Page 7: User friendly pattern search paradigm

Title: Suggesting Topic-Based Query Terms as You Type

Authors: J. Fan, H. Wu, G. Li, and L. Zhou

Year: 2010

Description

Query term suggestion that interactively expands the queries is an indispensable technique to help users formulate high-quality queries and has attracted much attention in the community of web search. Existing methods usually suggest terms based on statistics in documents as well as query logs and external dictionaries, and they neglect the fact that the topic information is very crucial because it helps retrieve topically relevant documents. To give users gratification, we propose a novel term suggestion method: as the user types in queries letter by letter, we suggest the terms that are topically coherent with the query and could retrieve relevant documents instantly. For effectively suggesting highly relevant terms, we propose a generative model by incorporating the topical coherence of terms. The model learns the topics from the underlying documents based on Latent Dirichlet Allocation (LDA). For achieving the goal of instant query suggestion, we use a trie structure to index and access terms. We devise an efficient top-k algorithm to suggest terms as users type in queries. Experimental results show that our approach not only improves the effectiveness of term suggestion, but also achieves better efficiency and scalability.

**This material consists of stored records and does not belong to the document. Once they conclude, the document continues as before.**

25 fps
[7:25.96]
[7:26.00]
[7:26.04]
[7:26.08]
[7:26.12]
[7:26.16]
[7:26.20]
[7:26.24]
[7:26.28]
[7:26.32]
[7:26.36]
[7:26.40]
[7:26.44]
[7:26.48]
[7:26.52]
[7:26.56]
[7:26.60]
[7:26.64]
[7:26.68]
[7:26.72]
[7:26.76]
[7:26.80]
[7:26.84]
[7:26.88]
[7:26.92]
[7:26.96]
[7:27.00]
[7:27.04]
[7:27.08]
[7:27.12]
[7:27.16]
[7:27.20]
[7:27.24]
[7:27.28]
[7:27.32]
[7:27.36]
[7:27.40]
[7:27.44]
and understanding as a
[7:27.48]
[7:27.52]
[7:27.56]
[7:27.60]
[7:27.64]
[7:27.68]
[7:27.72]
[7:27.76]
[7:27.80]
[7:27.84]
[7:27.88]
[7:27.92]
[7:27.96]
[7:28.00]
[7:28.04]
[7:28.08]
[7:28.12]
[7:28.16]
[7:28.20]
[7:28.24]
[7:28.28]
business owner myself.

Page 8: User friendly pattern search paradigm

Title: Ranking structured documents: a large margin based approach for patent prior art search

Authors: Y. Guo and C. P. Gomes

Year: 2009

Description

We propose an approach for automatically ranking structured documents applied to patent prior art search. Our model, SVM Patent Ranking (SVMPR) incorporates margin constraints that directly capture the specificities of patent citation ranking. Our approach combines patent domain knowledge features with meta-score features from several different general Information Retrieval methods. The training algorithm is an extension of the Pegasos algorithm with performance guarantees, effectively handling hundreds of thousands of patent-pair judgments in a high dimensional feature space. Experiments on a homogeneous essential wireless patent dataset show that SVMPRperforms on average 30%-40% better than many other state-of-the-art general-purpose Information Retrieval methods in terms of the NDCG measure at different cut-off positions.

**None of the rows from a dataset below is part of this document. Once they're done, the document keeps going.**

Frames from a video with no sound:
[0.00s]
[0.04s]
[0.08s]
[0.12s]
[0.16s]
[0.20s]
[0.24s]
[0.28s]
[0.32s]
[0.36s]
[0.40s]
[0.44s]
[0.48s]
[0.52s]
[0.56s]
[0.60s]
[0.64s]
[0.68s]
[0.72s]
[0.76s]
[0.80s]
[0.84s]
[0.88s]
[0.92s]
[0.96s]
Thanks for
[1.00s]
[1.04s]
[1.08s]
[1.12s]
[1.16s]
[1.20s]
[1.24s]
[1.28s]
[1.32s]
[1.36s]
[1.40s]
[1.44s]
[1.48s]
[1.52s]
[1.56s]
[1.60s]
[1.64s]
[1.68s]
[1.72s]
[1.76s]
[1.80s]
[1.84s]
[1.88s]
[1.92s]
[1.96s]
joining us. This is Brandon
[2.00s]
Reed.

Page 9: User friendly pattern search paradigm

Title: Efficient interactive fuzzy keyword search

Authors: S. Ji, G. Li, C. Li, and J. Feng

Year: 2009

 Description

Traditional information systems return answers after a user submits a complete query. Users often feel "left in the dark" when they have limited knowledge about the underlying data, and have to use a try-and-see approach for finding information. A recent trend of supporting auto complete in these systems is a first step towards solving this problem. In this paper, we study a new information-access paradigm, called "interactive, fuzzy search," in which the system searches the underlying data "on the fly" as the user types in query keywords. It extends auto complete interfaces by (1) allowing keywords to appear in multiple attributes (in an arbitrary order) of the underlying data; and (2) finding relevant records that have keywords matching query keywords approximately. This framework allows users to explore data as they type, even in the presence of minor errors. We study research challenges in this framework for large amounts of data. Since each keystroke of the user could invoke a query on the backend, we need efficient algorithms to process each query within milliseconds. We develop various incremental-search algorithms using previously computed and cached results in order to achieve an interactive speed. We have deployed several real prototypes using these techniques. One of them has been deployed to support interactive search on the UC Irvine people directory, which has been used regularly and well received by users due to its friendly interface and high efficiency.

Page 10: User friendly pattern search paradigm

Title: Efficient Merging and Filtering Algorithms for Approximate String Searches

Authors: C. Li, J. Lu, and Y. Lu

Year: 2008

Description

We study the following problem: how to efficiently find in a collection of strings those similar to a given query string? Various similarity functions can be used, such as edit distance, Jaccard similarity, and cosine similarity. This problem is of great interests to a variety of applications that need a high real-time performance, such as data cleaning, query relaxation, and spellchecking. Several algorithms have been proposed based on the idea of merging inverted lists of grams generated from the strings. In this paper we make two contributions. First, we develop several algorithms that can greatly improve the performance of existing algorithms. Second, we study how to integrate existing filtering techniques with these algorithms, and show that they should be used together judiciously, since the way to do the integration can greatly affects the performance. We have conducted experiments on several real data sets to evaluate the proposed techniques.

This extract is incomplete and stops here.